Opinion
33762.
DECIDED OCTOBER 4, 1951.
Damages; from Crisp Superior Court — Judge Horne. July 13, 1951.
O. T. Gower, Harris, Russell Weaver, for plaintiff in error.
Pickett Pickett, Mixon Forrester, John W. Sanders, contra.
The allegations of the petition are sufficient to show that the tort-feasor was, at the time of the commission of the tort, acting as the alter ego of the defendant.
DECIDED OCTOBER 4, 1951.
The petition here alleges that Mrs. Verna Kitchens was proceeding north in an automobile driven by her husband on U.S. 41 when it was rammed from the rear by a 1941 Chevrolet owned by the defendant, John H. Powell, and operated by one J. W. Hood. It is alleged that the automobile in which the plaintiff was riding was properly lighted, and that the negligent acts of Hood as set out in the petition were the sole cause of the collision and consequent injury to the plaintiff. The defendant interposed a general demurrer to the petition contending that the following paragraphs, which comprise all the allegations as to agency in the petition, are not sufficient to render the owner, Powell, liable for the negligent conduct of the operator of his vehicle:
"At said time J. W. Hood, the driver, was an agent and servant of the defendant Powell, in that, at Powell's special request and for his benefit, Hood was using said Chevrolet for the purpose of looking after the welfare and needs of defendant's parents, Mr. and Mrs. John Powell, Sr. and defendant's sister, Mrs. Alta Cook. 23. At said time, Hood, in pursuance of his errand for defendant, was proceeding towards the home of defendant's parents who resided about three miles east of Vienna, Georgia, and Hood was working in the scope of his duty for and on behalf of defendant in that he was going to the home of defendant's parents and defendant's sister to find out if they needed anything and to spend the night with them and to attend to their needs during the night. 24. That the said John H. Powell's parents were of advanced age, being approximately seventy years old and that the defendant's father and sister were sick on the night of November 15, 1950, and had been sick for several days prior thereto and that the said Hood had spent the night with defendant's parents and sister for several nights prior to November 16, 1950 and had carried groceries, medicines and other supplies to the defendant's parents and sister during and for several days prior to November 15, 1950."
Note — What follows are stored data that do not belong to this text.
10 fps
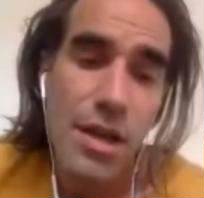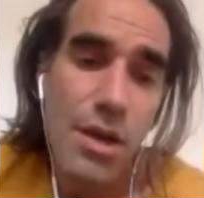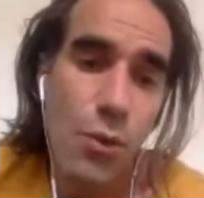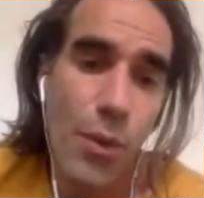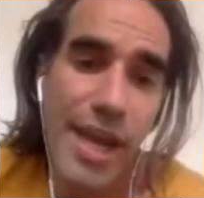
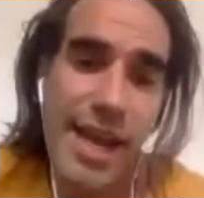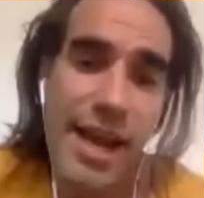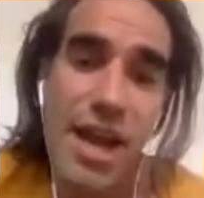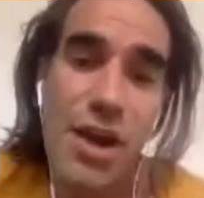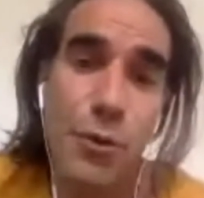we
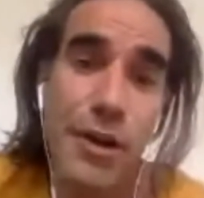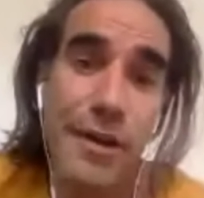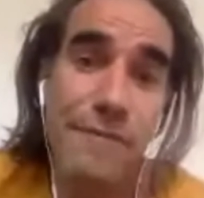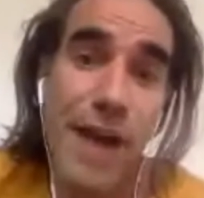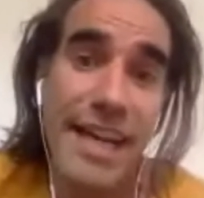were
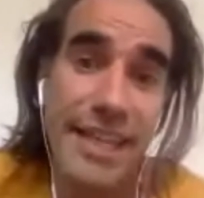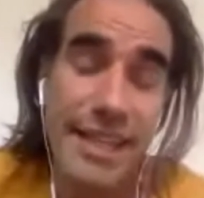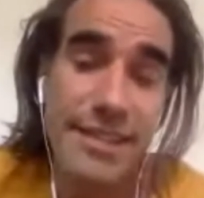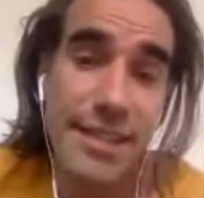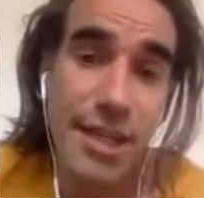invited
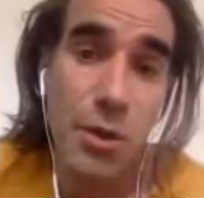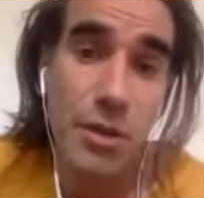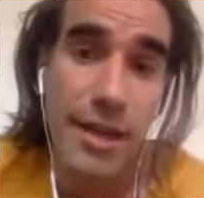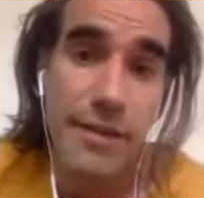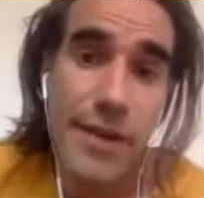to go
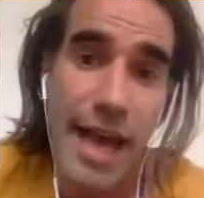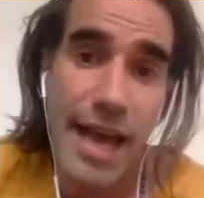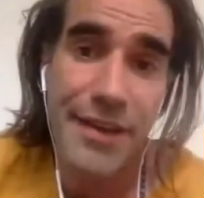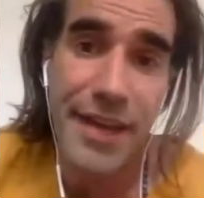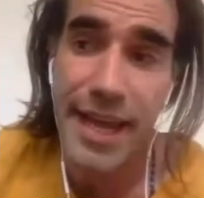live at
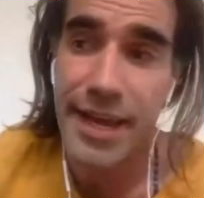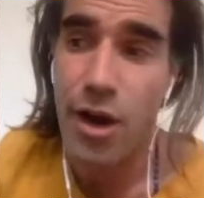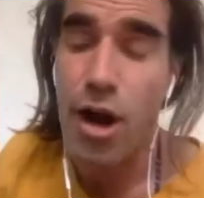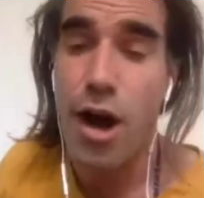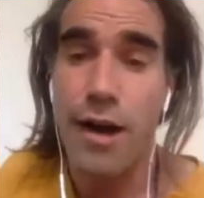an
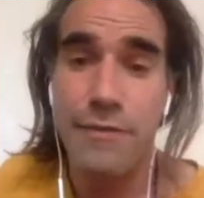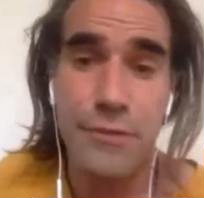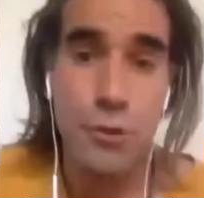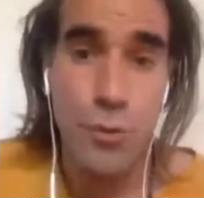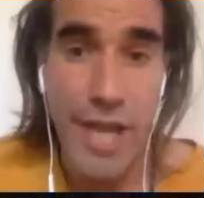off
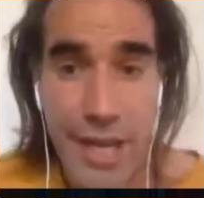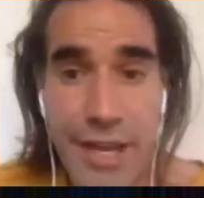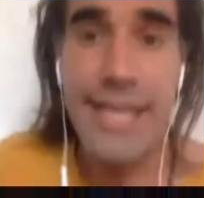grid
The trial court overruled the demurrer and the defendant excepted.
Where, as here, the pleader in seeking to allege an agency relationship sets out the facts as they really exist or are deemed to exist, the allegations that the parties are principal and agent is a legal conclusion which must be tested by the facts as alleged. Conney v. Atlantic Greyhound Corp., 81 Ga. App. 324 (1) ( 58 S.E.2d, 559). Code § 4-101 provides as follows: "The relation of principal and agent arises wherever one person, expressly or by implication, authorizes another to act for him, or subsequently ratifies the acts of another in his behalf." In 60 C.J.S., Motor Vehicles, § 436, the following statement is found: "In order to hold the owner liable under the doctrine of respondeat superior for the acts of the driver of a motor vehicle, the driver must be the agent or servant of the owner at the time of the wrongful act, and, in order to create such relationship, the essential and sufficient element is the owner's right to control and direct the driver's conduct. It is not essential that the relationship should be a business one or that the service be a remunerative service. An agency or servant relationship does not depend on an express appointment but may be implied from the circumstances of the case; thus, one driving the owner's car at his request and for his purposes is the owner's servant or agent." Cain v. American Policyholders Ins. Co., 120 Conn. 645 ( 183 A. 403); Manint v. Nugent (La.), 142 So. 201; Wolcott v. Fellows, 82 N.H. 556 ( 131 A. 352); Lea v. Gentry, 167 Tenn. 556 ( 73 S.W.2d 170); Cannan v. Dupree (Tex.Civ.App.), 294 S.W. 298.
It is here alleged that at the defendant's special request Hood was using the vehicle for the purpose of looking after the needs of the defendant's aged parents and his sister, two of whom were ill; that he had been spending the night at their home and carrying them groceries and medicines, and that he was at the time proceeding toward their home to attend to their needs during the night. So far as the allegations of the petition are concerned, it appears that all of these acts were at the defendant's request and for his benefit, and this was the purpose for which the car had been entrusted to him, which purpose he was actually attempting to effectuate at the time of the collision. No other fair inference can be drawn from the pleadings; therefore it cannot be said as a matter of law that the petition fails on its face to show an agency relationship. The petition is sufficient to withstand a demurrer based on the ground that no express command or assent to the particular act of driving at the time and place in question is alleged. See Conney v. Atlantic Greyhound Corp., supra; Planters Cotton-Oil Co. v. Baker, 181 Ga. 161, 163 ( 181 S.E. 671).
The trial court did not err in overruling the general demurrer to the petition.
Judgment affirmed. MacIntyre, P. J., and Gardner, J., concur.